How to Choose Your KPIs
Step 1: Identify Your Business Model
Different models need different KPIs:
- Transaction-based: Revenue, orders, average order
- Subscription: MRR, churn, lifetime value
- Service: Utilization, project value, client retention
- Retail: Daily sales, inventory turns, foot traffic
Step 2: Cover the Customer Journey
Include at least one KPI for each stage:
- Acquisition: Traffic, leads, trials
- Conversion: Conversion rate, close rate
- Revenue: Sales, MRR, average order
- Retention: Churn, repeat rate, NPS
Step 3: Balance Leading and Lagging
Lagging indicators tell you what happened:
- Revenue, profit, customer count
Leading indicators predict what will happen:
- Pipeline, traffic, trial signups
You need both.
Building Your Dashboard
Option 1: Spreadsheet (Free)
Simple but manual:
- Create a Google Sheet or Excel file
- Input your KPIs weekly
- Add conditional formatting (green/red)
- Create simple charts
Pros: Free, flexible Cons: Manual updates, basic visuals
Option 2: Google Data Studio (Free)
More automated:
- Connect to your data sources
- Build visualizations
- Auto-refreshes
Pros: Free, automated, shareable Cons: Learning curve, setup time
Option 3: Dedicated Dashboard Tools
Tools like Geckoboard, Klipfolio, Databox:
Pros: Beautiful, easy setup, integrations Cons: Monthly cost ($50-200+)

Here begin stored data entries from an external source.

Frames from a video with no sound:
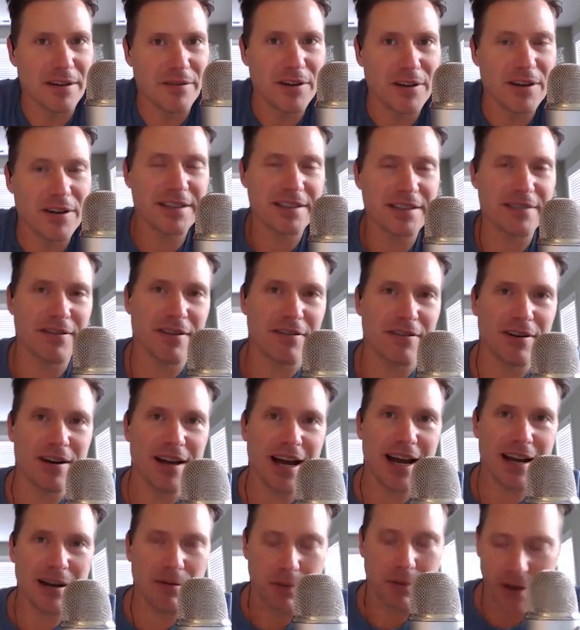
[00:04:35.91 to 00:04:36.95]
If you guys have ever
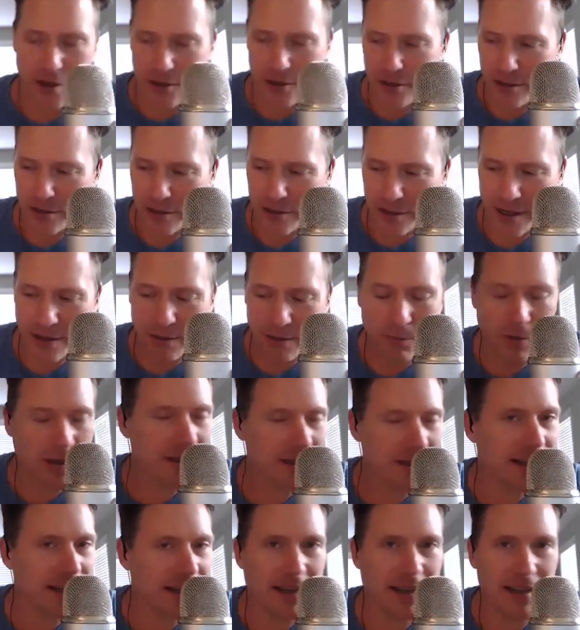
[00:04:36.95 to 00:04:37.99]
had it, where you just take
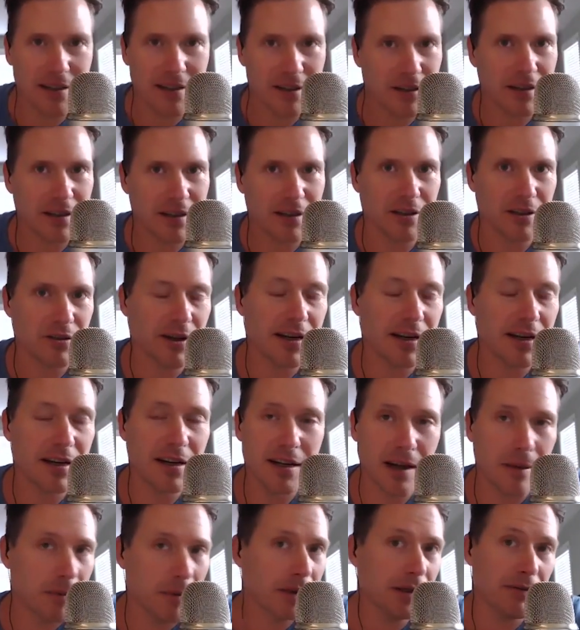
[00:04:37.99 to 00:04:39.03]
one scene and just illustrate it a
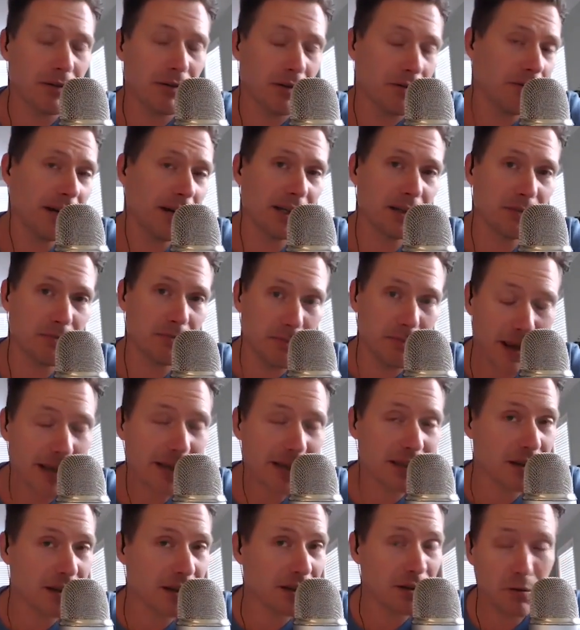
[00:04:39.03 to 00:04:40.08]
couple of different ways
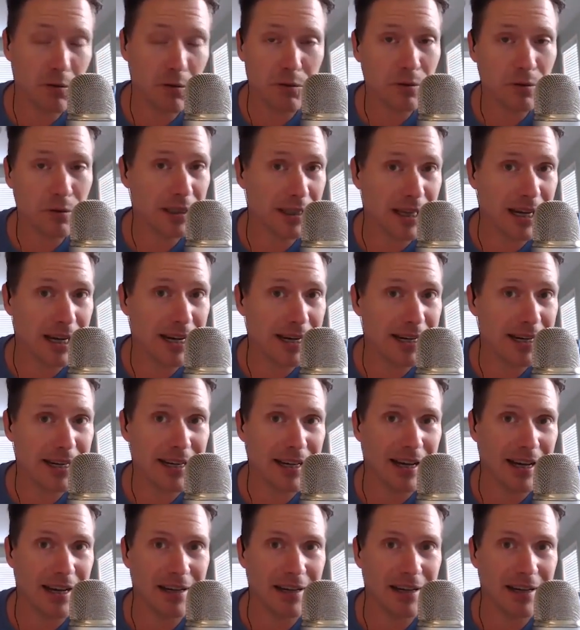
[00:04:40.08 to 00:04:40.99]
based on only lighting.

Option 4: AI-Powered Analysis
Upload your data and get instant dashboards with insights:
Pros: No setup, automatic insights, fast Cons: Less customization
Dashboard Design Tips
Tip 1: Put the Most Important KPI First
Top-left corner gets the most attention. Put revenue or your #1 metric there.
Tip 2: Show Comparisons
A number alone means nothing. Always show:
- vs. last month
- vs. same month last year
- vs. target
Tip 3: Use Color Sparingly
- Green = good / above target
- Red = bad / below target
- Gray = neutral
Don't rainbow your dashboard.
Tip 4: Include One Trend Chart
At least one chart showing the trend over time. Numbers show "what," trends show "direction."

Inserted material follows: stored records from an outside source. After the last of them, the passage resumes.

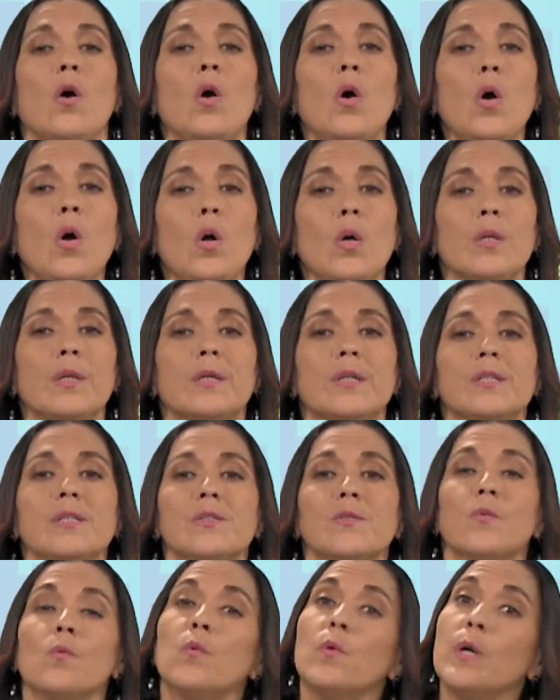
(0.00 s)
others
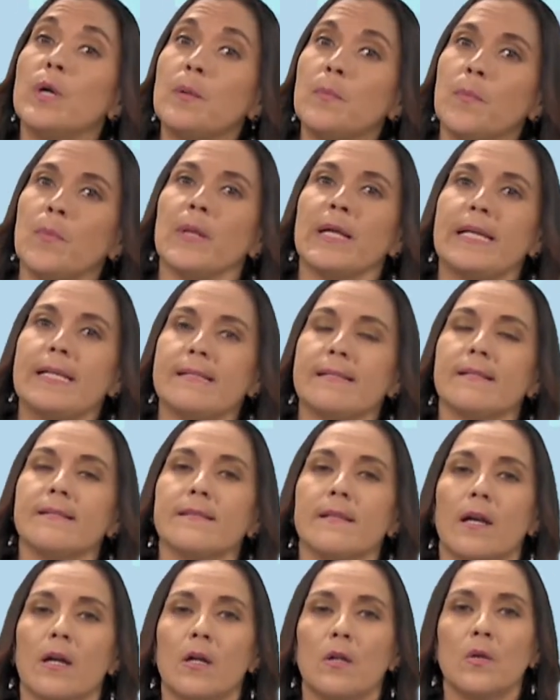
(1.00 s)
where places
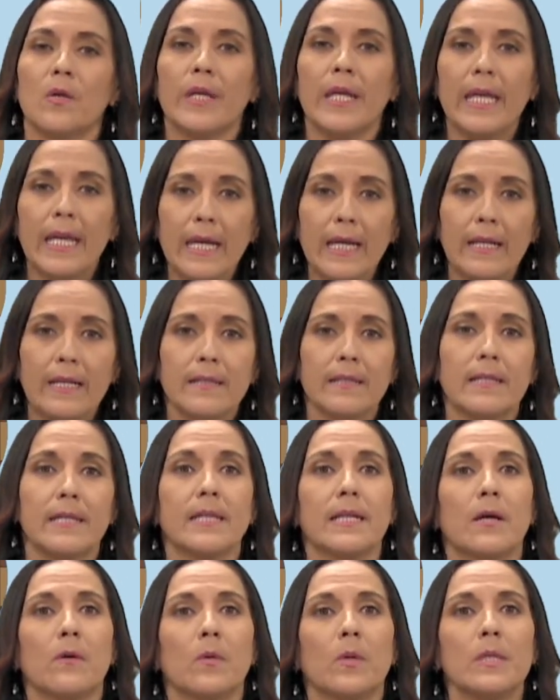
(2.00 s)
are located
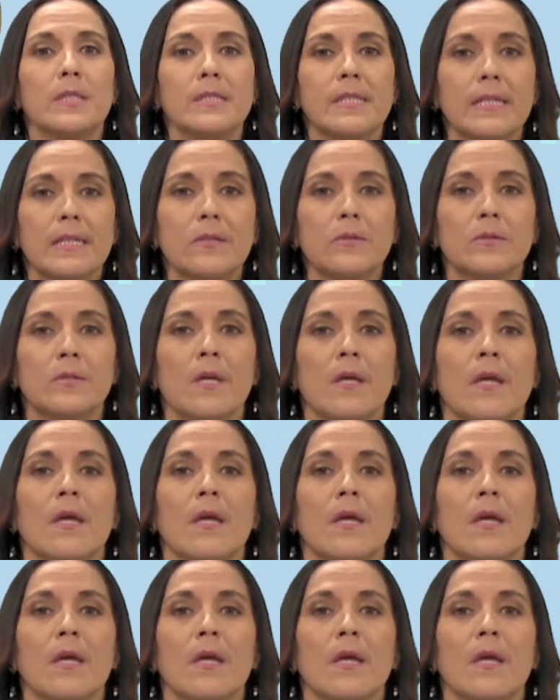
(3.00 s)
in our town,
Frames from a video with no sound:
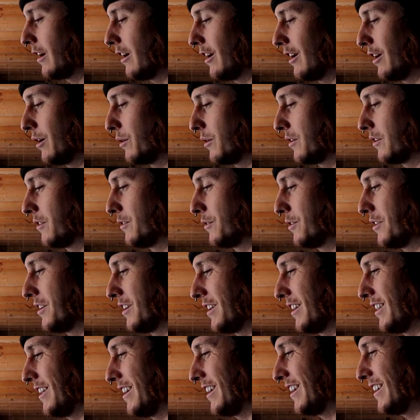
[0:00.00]
I wasn't really
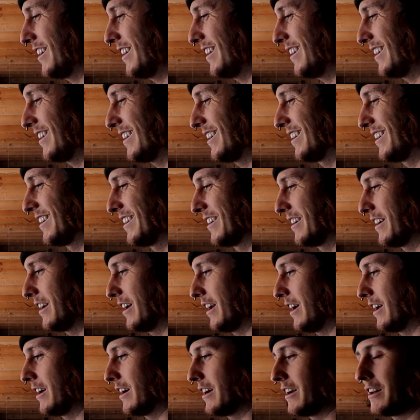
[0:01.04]
thinking,
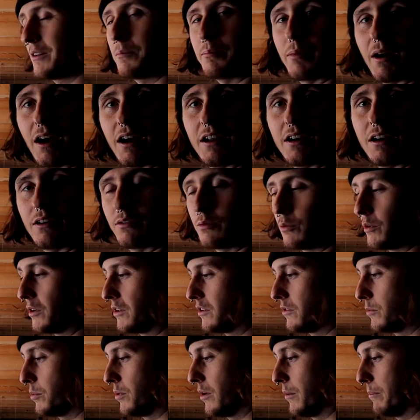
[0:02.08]
and I didn't buy enough wood
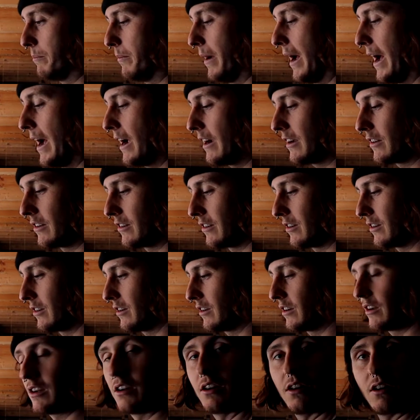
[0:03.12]
to put backs
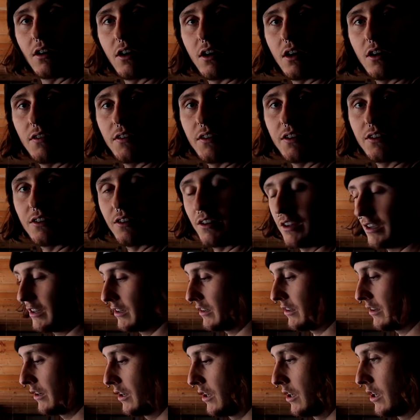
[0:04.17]
on these
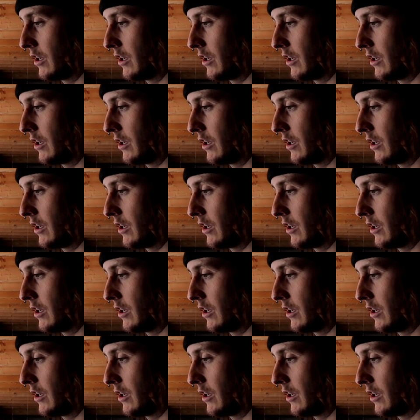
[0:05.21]
things.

Tip 5: Update Consistently
A dashboard that's not updated is useless. Set a schedule:
- Daily dashboards: Update every morning
- Weekly dashboards: Update every Monday
- Monthly dashboards: Update by the 5th
Common Dashboard Mistakes
Mistake 1: Too Many Metrics
More isn't better. 5-7 KPIs max on your main dashboard. Create separate dashboards for deep dives.
Mistake 2: Vanity Metrics
Avoid metrics that look good but don't matter:
- Social media followers (unless that's your business)
- Website visits (without conversion context)
- Email list size (without engagement data)
Focus on metrics that drive decisions.
Mistake 3: No Context
"Revenue: $50,000" - Is that good? Bad?
Always include targets, comparisons, or benchmarks.
Mistake 4: Never Looking at It
The best dashboard is one you actually check. Put it:
- On a TV in the office
- As your browser homepage
- In your Monday morning routine
Your First Dashboard
Start simple:
- Pick your 5 most important metrics
- Open a spreadsheet
- Create a simple table with this month and last month
- Add % change column
- Check it every week
That's it. A basic dashboard in 15 minutes.
You can make it fancier later. Start by tracking consistently.